This Father Surprising His Son With His Birthday Present Is The Best Thing You'll See Today
"Don't cry, you're about to make me cry."
It was 12-year-old Braheim's birthday a few days ago and he was pretty sad because he thought his dad forgot about his special day.
His father, 36-year-old Devon Fowler from Philadelphia, told BuzzFeed News that because he is currently unemployed money has been tight.
So when Braheim, who dreams of becoming a professional baseball player, asked for a baseball bat, Fowler "kept telling him I don’t have the money for it".
However, Fowler later posted a video on Facebook of him surprising his son with a baseball bat, and it's amazing. In the video, Fowler tells a visibly upset Braheim to check the boot of the car. And this is his reaction:
Braheim is so overwhelmed to realise his father has got him the gift that he bursts into tears. Fowler then tells him: "Don't cry, you're about to make me cry", before adding: "I ain't forgot about you... I love you."
“He had a baseball game that day and my plan was to give him the bat [right] before the game... but I was feeling bad. I don’t like my son upset. So I gave it to him early," Fowler said.
He said it “felt good" to be able to give Braheim the gift. "He knows I am unemployed and I don’t have much money," Fowler added. "He wanted the bat so bad, so I got it for him by working odd jobs."
In the video, Fowler tells his son: "Let me see you post up with it", and obviously Braheim was ready. 😎
Since Fowler posted the clip to his Facebook page a few days ago, it's been shared all over the internet and has received over 23 million views on Bleacher Report's account.
Fowler said he couldn't believe how much attention the video has received. "I woke up the next day after posting it and I was getting so many phone calls," he said.

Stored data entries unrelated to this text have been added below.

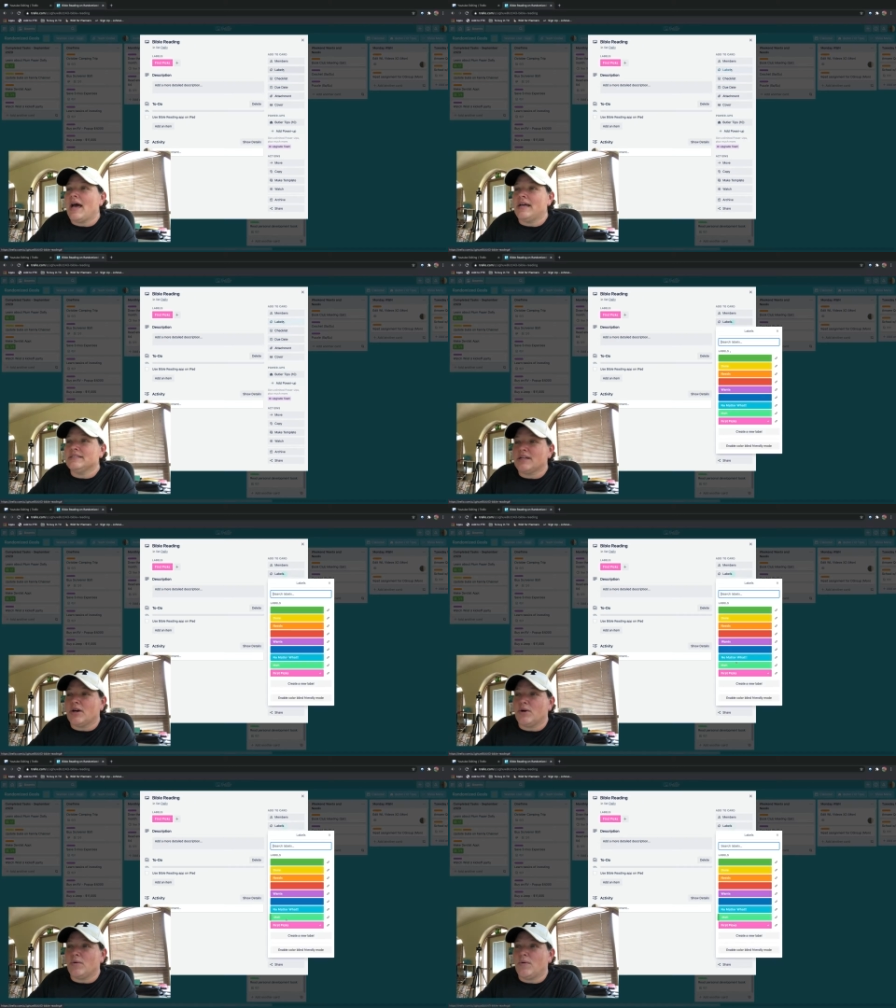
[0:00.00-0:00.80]
And
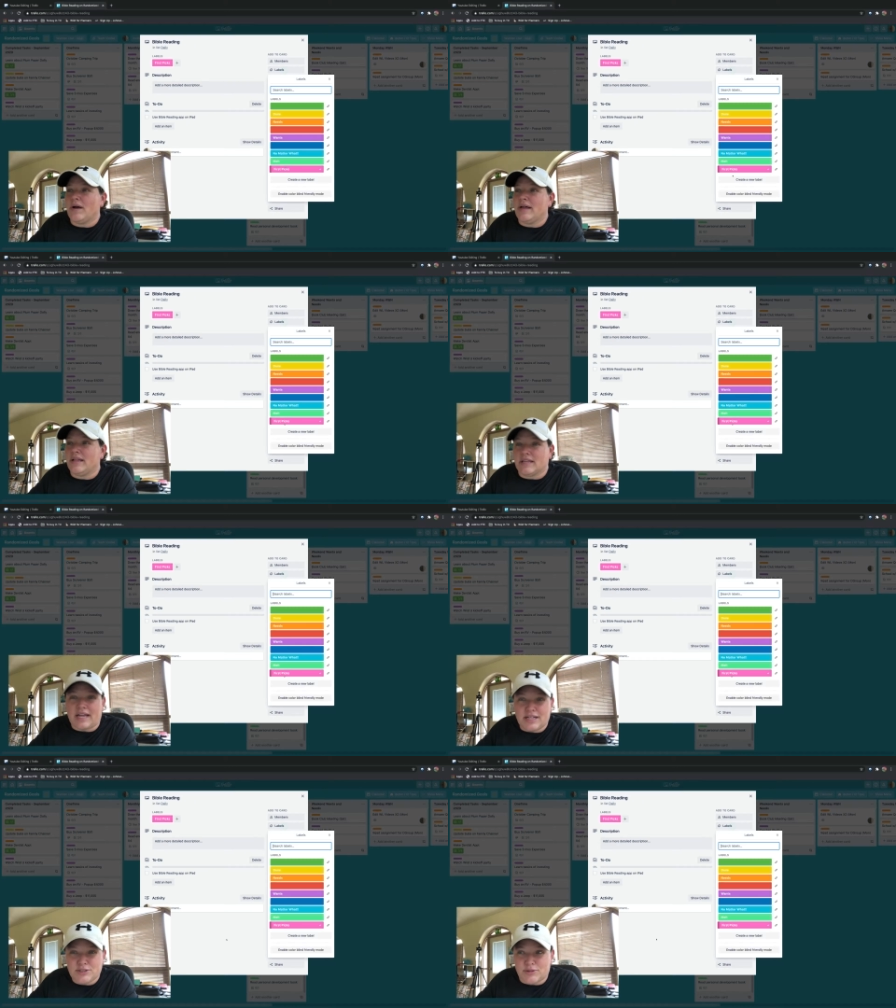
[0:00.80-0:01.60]
so,
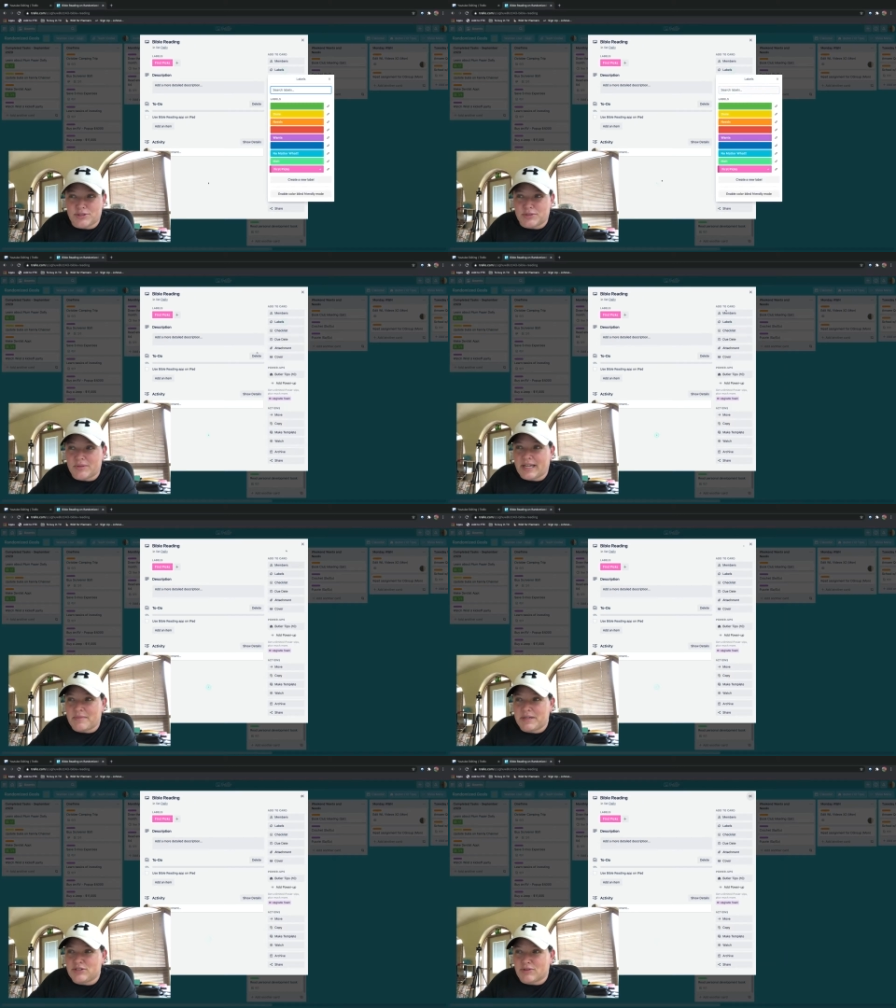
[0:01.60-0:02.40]
like I told you, they can be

He said Braheim was "excited" that the video has gone viral. "I told my son: Don't let the attention get to your head. Focus on your dreams, which is to become a professional baseball player," he said.
Fowler, who is running a crowdfunding campaign to get his son training and another bat, said he wishes he could provide more for Braheim: "His teammates have more than one bat and Braheim only has one bat. I am trying to do right by him. All the kids on his team go to pro training. I can't afford it."